- _Goal of the exercise_
Using the data that follows, return exactly the lines from the one that contains "[0:02.70-0:02.95]" through the one that contains "Transcript, with fillers: Aristotle's", ends included.

━━ Extracted entries

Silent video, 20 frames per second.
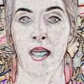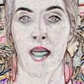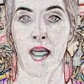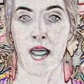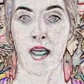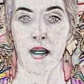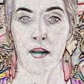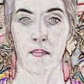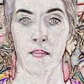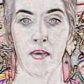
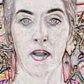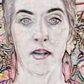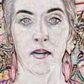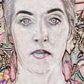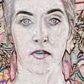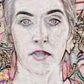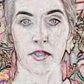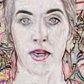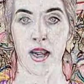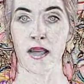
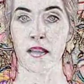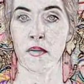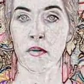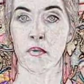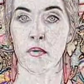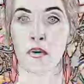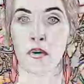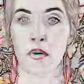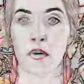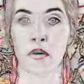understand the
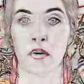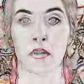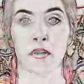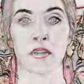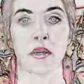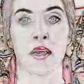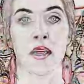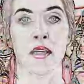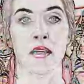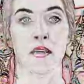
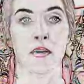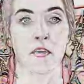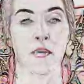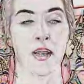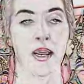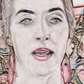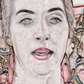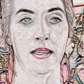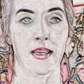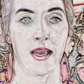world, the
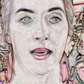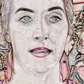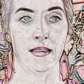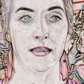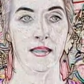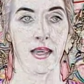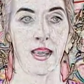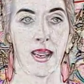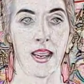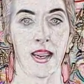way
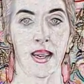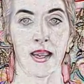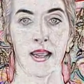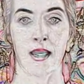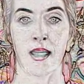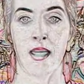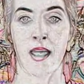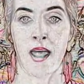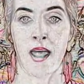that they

━━━━
━━ Extracted entries

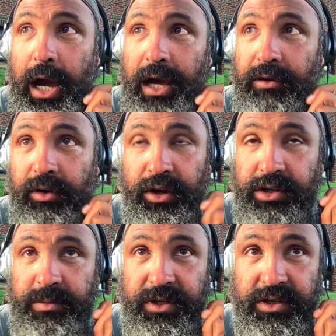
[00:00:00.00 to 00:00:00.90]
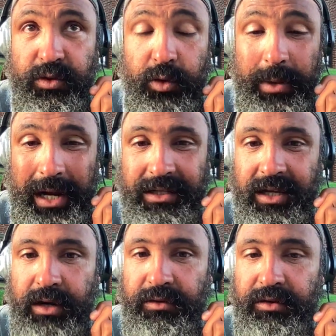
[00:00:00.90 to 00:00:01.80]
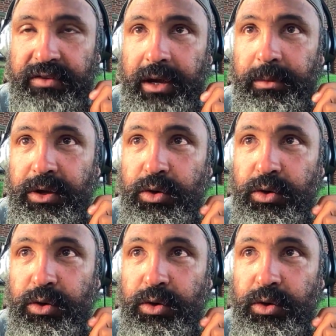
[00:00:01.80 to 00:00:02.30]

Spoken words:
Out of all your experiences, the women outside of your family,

━━━━
━━ Extracted entries

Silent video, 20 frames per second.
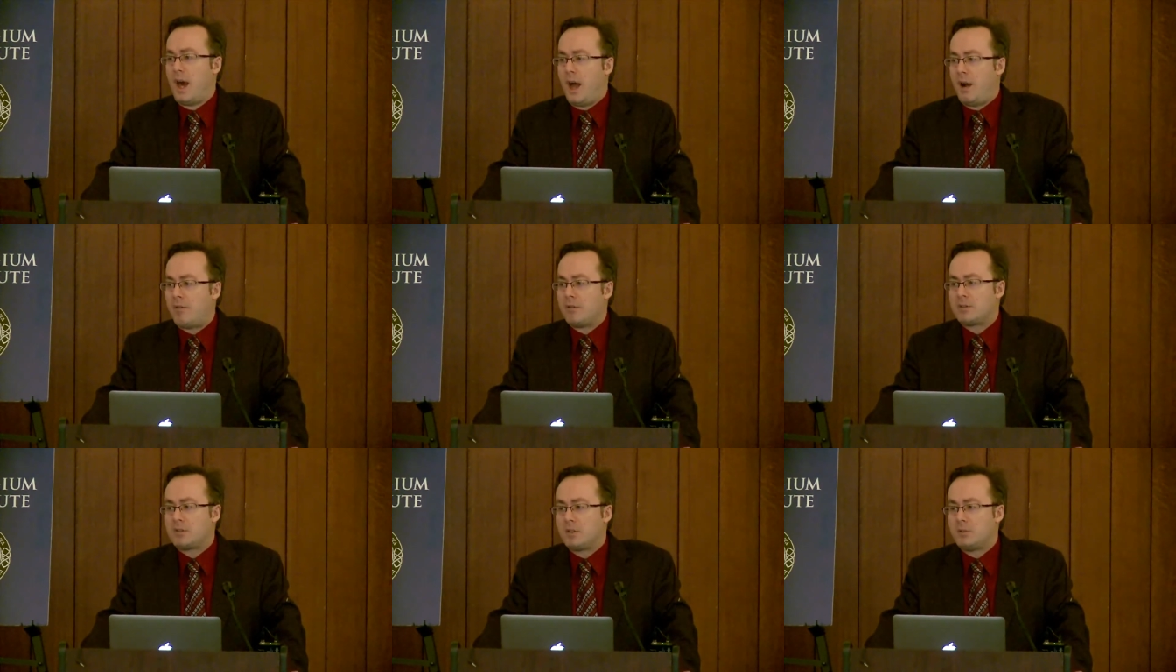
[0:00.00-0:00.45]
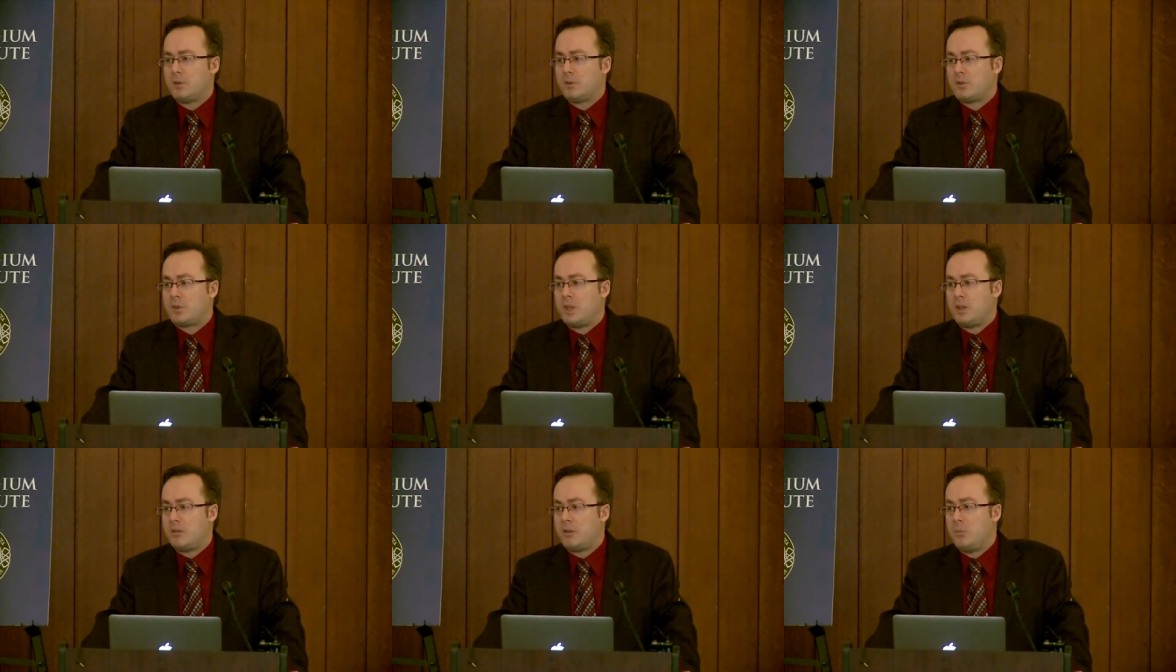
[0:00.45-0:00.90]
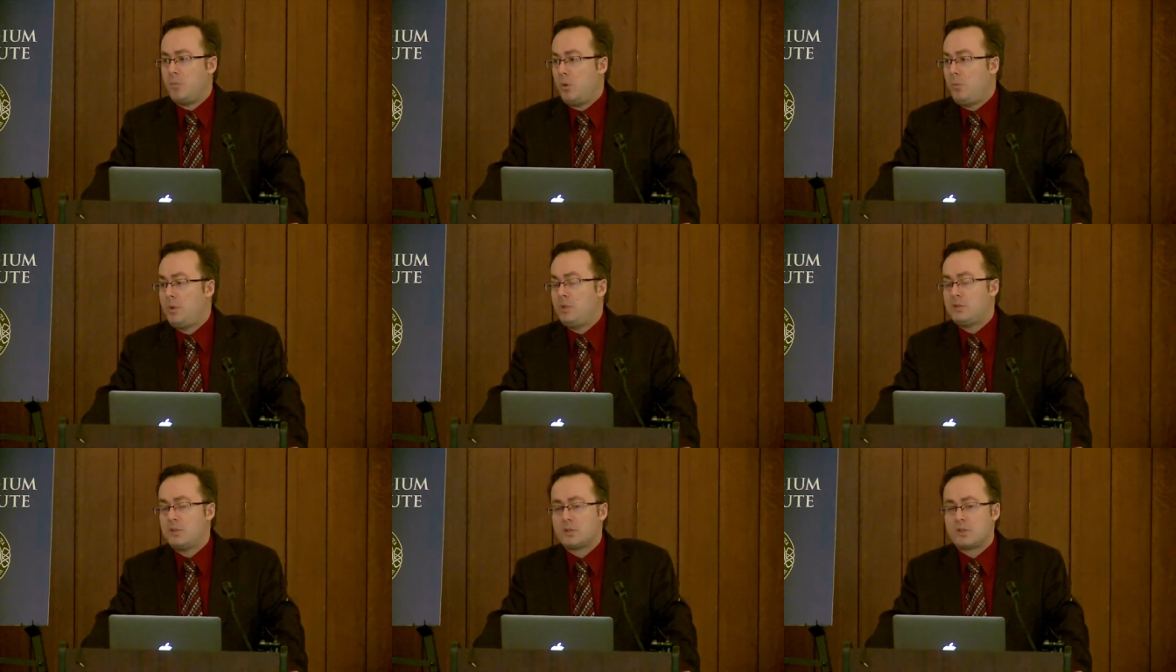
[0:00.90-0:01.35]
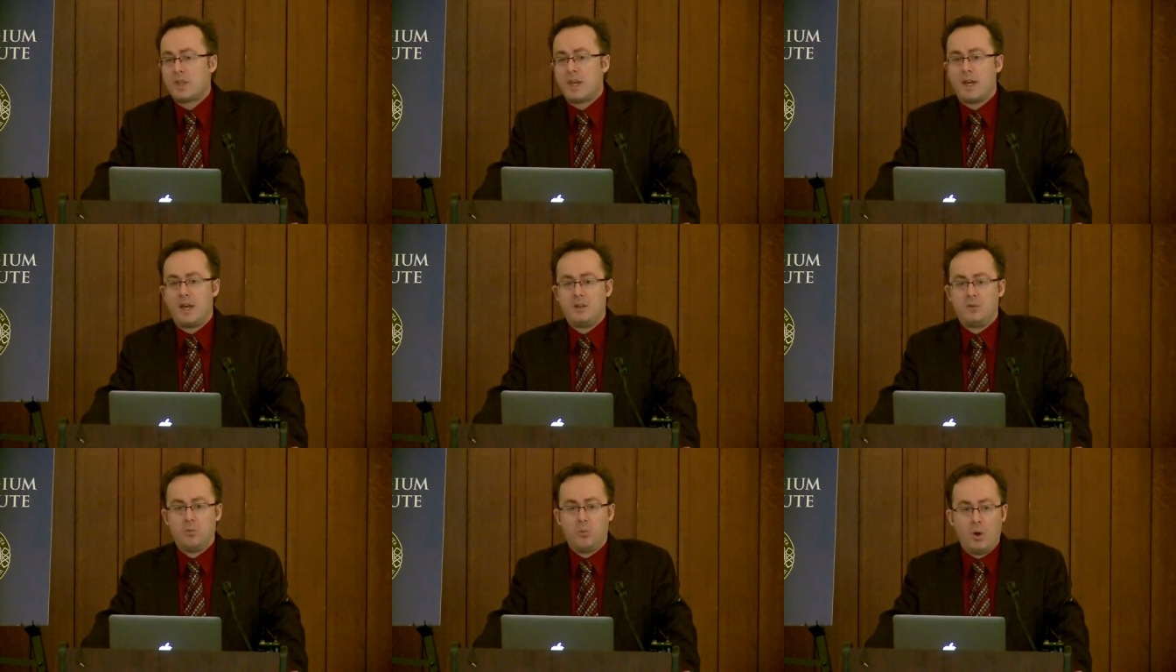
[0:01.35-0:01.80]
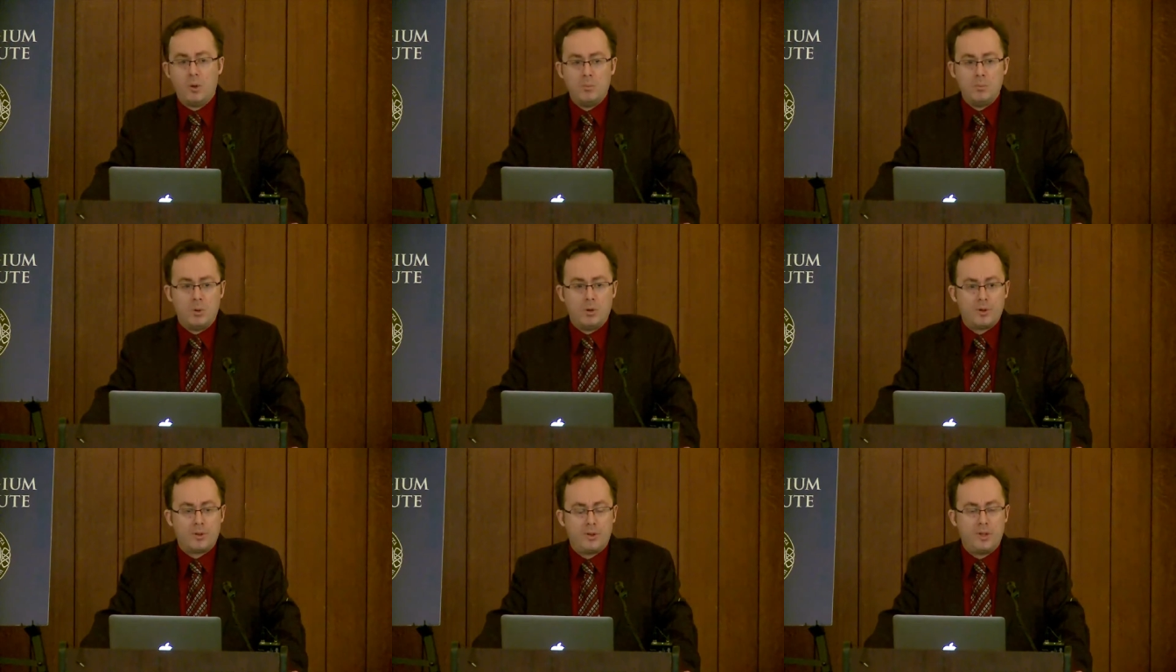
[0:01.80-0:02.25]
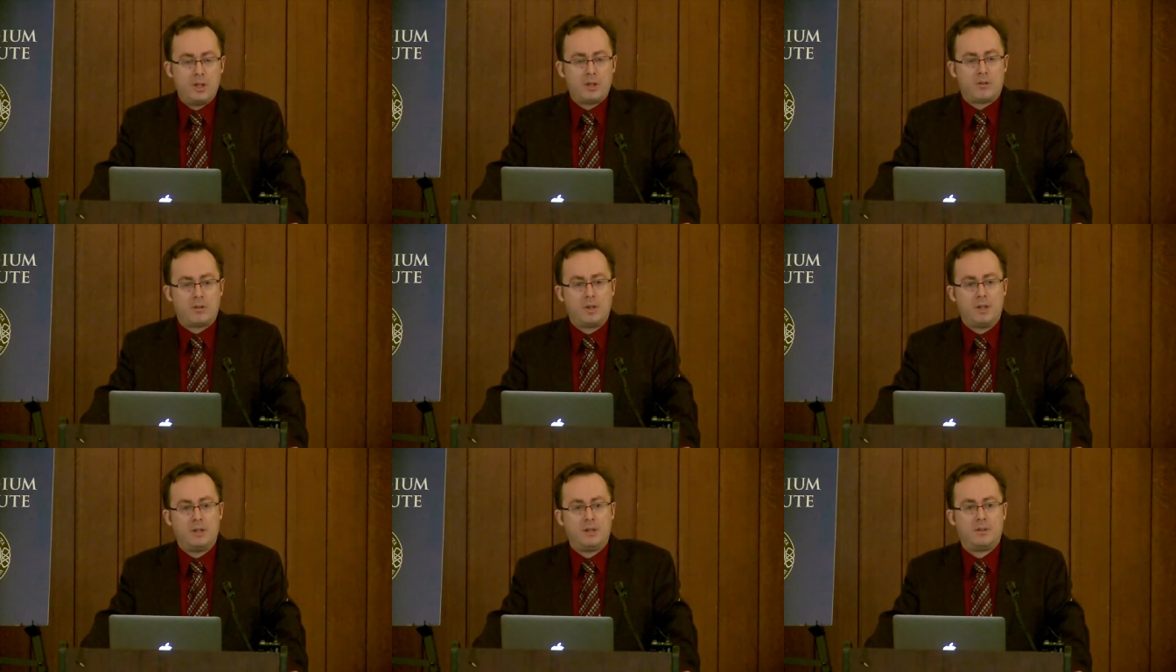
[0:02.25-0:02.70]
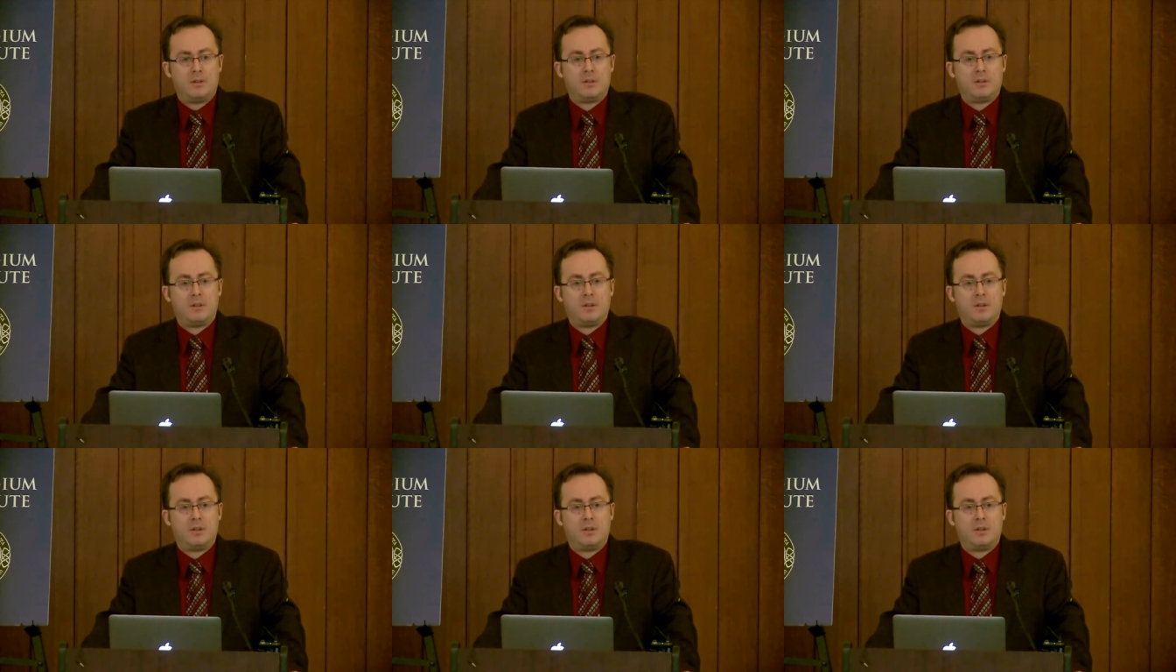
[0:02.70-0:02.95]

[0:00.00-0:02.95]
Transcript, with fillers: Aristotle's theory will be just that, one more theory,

━━━━

- _Task result_
[0:02.70-0:02.95]

[0:00.00-0:02.95]
Transcript, with fillers: Aristotle's theory will be just that, one more theory,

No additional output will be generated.